The advents of minimally invasive surgery (MIS) and good 10-year results have rekindled enthusiasm for Unicompartmental Knee Replacements (UKR). Mobile, constrained and fixed bearing prostheses exist. The 2003 National Joint Register figures for England and Wales show 1914 UKRs were inserted over 8 months using 10 different prostheses of which the Oxford made up 78%. During this period 18515 Total Knee Prostheses (TKR) were implanted.

Fig.1 |
UKR is bone and ligament sparing, simulates knee kinematics better, has less severe complications , requires less exposure with easier and quicker rehabilitation and is cheaper than TKR. The 15 yr survival is similar to TKR and can be converted to a standard TKR if failed. Revision TKR surgery is unpredictable with high complication rates.

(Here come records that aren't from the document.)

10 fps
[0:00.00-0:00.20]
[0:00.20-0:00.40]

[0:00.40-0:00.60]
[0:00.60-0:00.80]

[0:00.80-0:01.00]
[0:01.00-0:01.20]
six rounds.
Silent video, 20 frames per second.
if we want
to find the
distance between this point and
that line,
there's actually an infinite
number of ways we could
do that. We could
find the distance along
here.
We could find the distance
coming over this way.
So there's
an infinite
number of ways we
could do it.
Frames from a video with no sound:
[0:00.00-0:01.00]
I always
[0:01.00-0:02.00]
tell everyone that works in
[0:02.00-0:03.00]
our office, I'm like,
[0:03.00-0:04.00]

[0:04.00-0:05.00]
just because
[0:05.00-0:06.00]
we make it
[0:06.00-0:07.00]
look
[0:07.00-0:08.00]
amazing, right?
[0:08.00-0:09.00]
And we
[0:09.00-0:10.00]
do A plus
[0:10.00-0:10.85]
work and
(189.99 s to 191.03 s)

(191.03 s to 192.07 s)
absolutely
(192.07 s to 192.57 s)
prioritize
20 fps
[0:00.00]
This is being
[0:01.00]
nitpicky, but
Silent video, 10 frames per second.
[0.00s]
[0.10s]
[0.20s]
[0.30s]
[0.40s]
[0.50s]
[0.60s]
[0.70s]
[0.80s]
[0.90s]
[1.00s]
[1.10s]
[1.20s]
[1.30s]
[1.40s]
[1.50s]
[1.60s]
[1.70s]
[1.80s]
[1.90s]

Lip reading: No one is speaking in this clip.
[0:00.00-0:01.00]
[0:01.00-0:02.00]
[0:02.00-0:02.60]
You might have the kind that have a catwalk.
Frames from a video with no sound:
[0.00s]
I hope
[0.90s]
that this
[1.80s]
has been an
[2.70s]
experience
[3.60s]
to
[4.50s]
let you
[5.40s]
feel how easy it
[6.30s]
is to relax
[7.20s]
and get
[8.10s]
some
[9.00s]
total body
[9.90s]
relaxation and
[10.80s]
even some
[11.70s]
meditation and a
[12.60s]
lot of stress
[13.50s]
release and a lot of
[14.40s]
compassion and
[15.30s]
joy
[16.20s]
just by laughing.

Careful patient selection and meticulous surgical technique at UKR is needed to avoid poor results and complications.
INDICATIONS
Anteromedial Osteoarthritis [1] and Avascular Necrosis are the indications for isolated medial compartment replacement( Fig 1).
Full thickness cartilage loss medially and preserved laterally, intact ACL, correctable varus, Fixed Flexion Deformity (FFD) less than 10˚ and flexion to at least 90˚ is required. Varus and valgus stress views (Fig 2) which reflect medial joint loss and lateral preservation and lateral radiographs assist in decision making with an up to 95% accuracy in a study by Keys et al in 1990 [2].Overall 25% of OA knees are suitable for UKR.
 
Fig.2 |
Young age, high activity levels and obesity are debatable contra-indications in the USA but not excluded in most European centres. A recent study has shown similar survival at 10 years in patients undergoing Oxford UKR at less or more than 55 yrs of age.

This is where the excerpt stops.